> **Work to complete**: Find the line with "Silent video, 10 frames per second." and the line with "Transcript: issues you" in the entries below; output exactly those two lines, every line between them, and no others.

BEGIN

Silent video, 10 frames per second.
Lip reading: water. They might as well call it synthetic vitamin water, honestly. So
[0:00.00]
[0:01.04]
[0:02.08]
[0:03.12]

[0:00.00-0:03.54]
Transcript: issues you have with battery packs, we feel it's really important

END
BEGIN

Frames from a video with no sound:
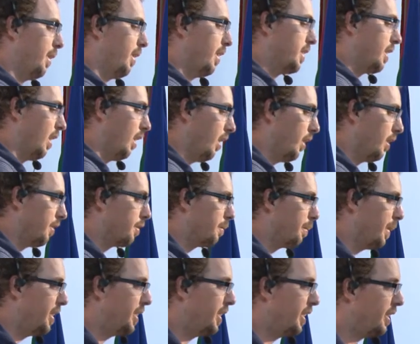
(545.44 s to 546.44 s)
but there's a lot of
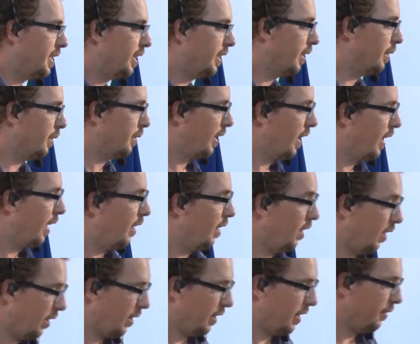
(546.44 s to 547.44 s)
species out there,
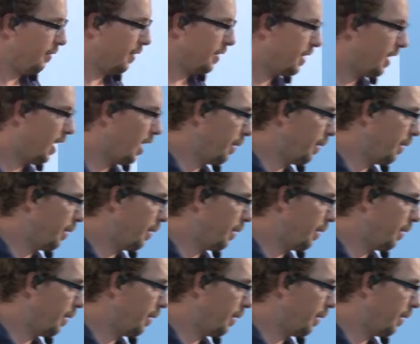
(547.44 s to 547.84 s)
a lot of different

END
BEGIN

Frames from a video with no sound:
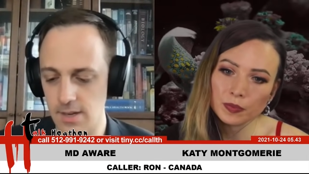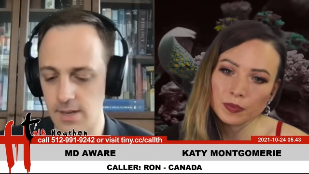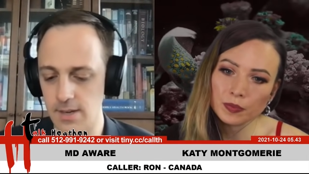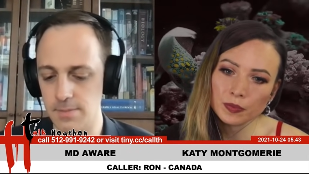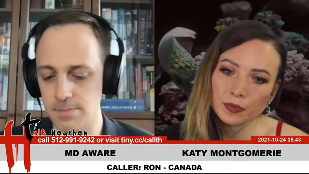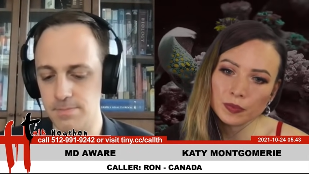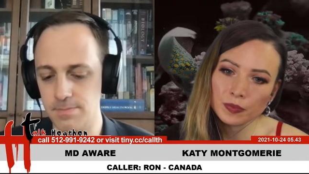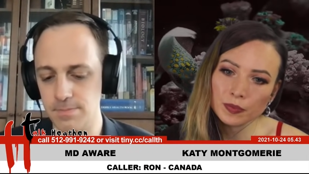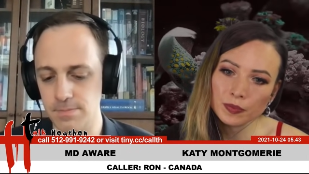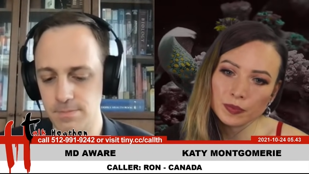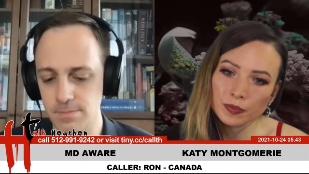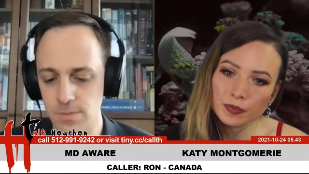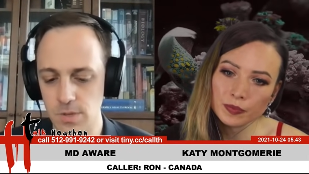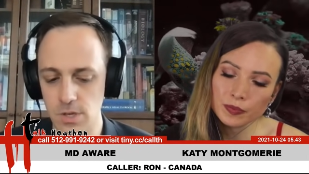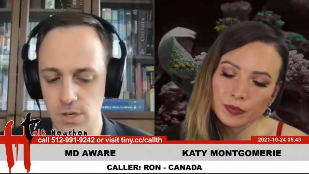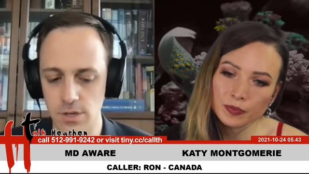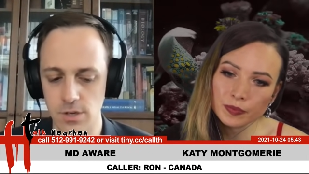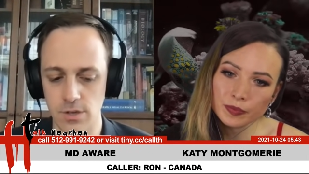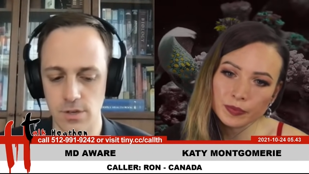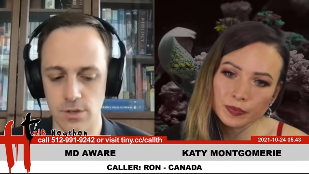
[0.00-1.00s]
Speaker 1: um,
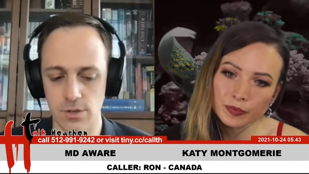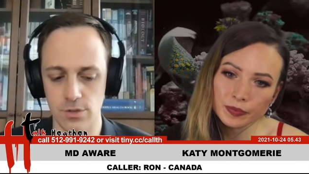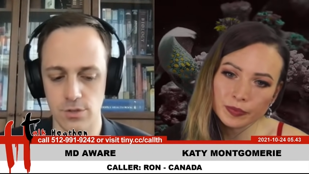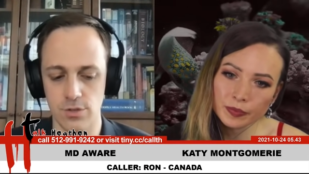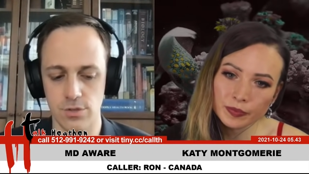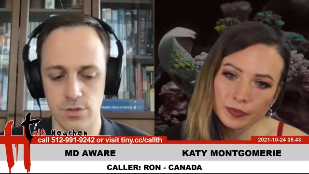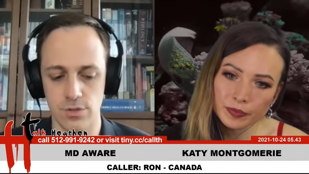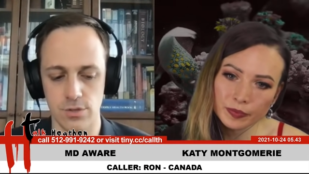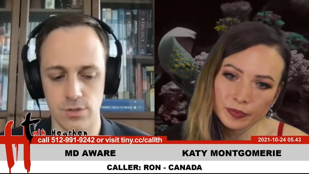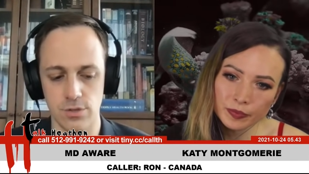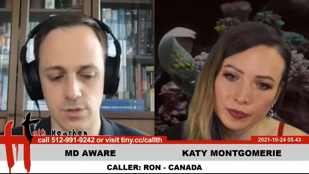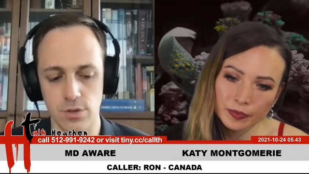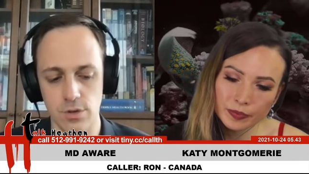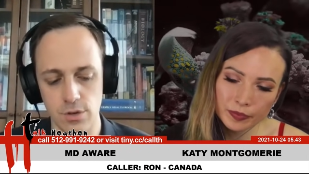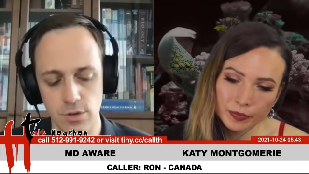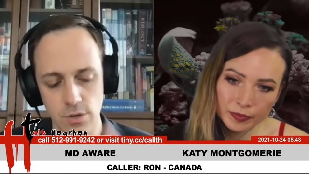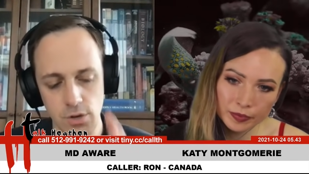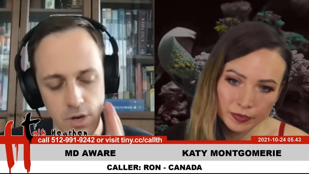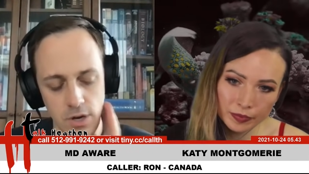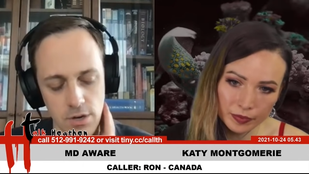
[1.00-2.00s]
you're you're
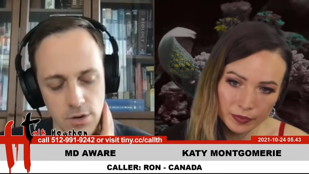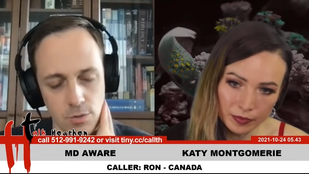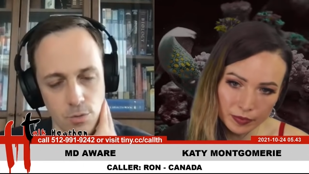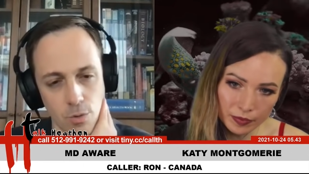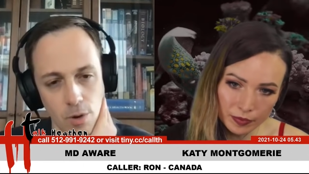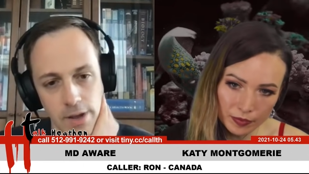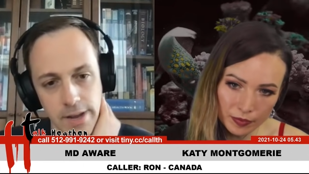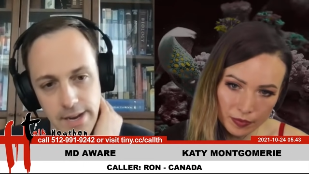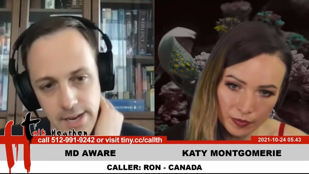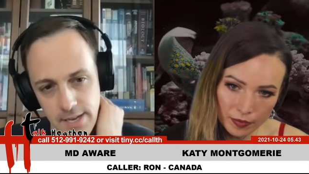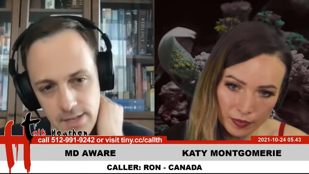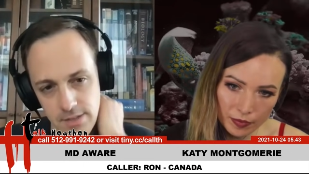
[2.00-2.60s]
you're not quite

END

> **Task answer**:
Silent video, 10 frames per second.
Lip reading: water. They might as well call it synthetic vitamin water, honestly. So
[0:00.00]
[0:01.04]
[0:02.08]
[0:03.12]

[0:00.00-0:03.54]
Transcript: issues you have with battery packs, we feel it's really important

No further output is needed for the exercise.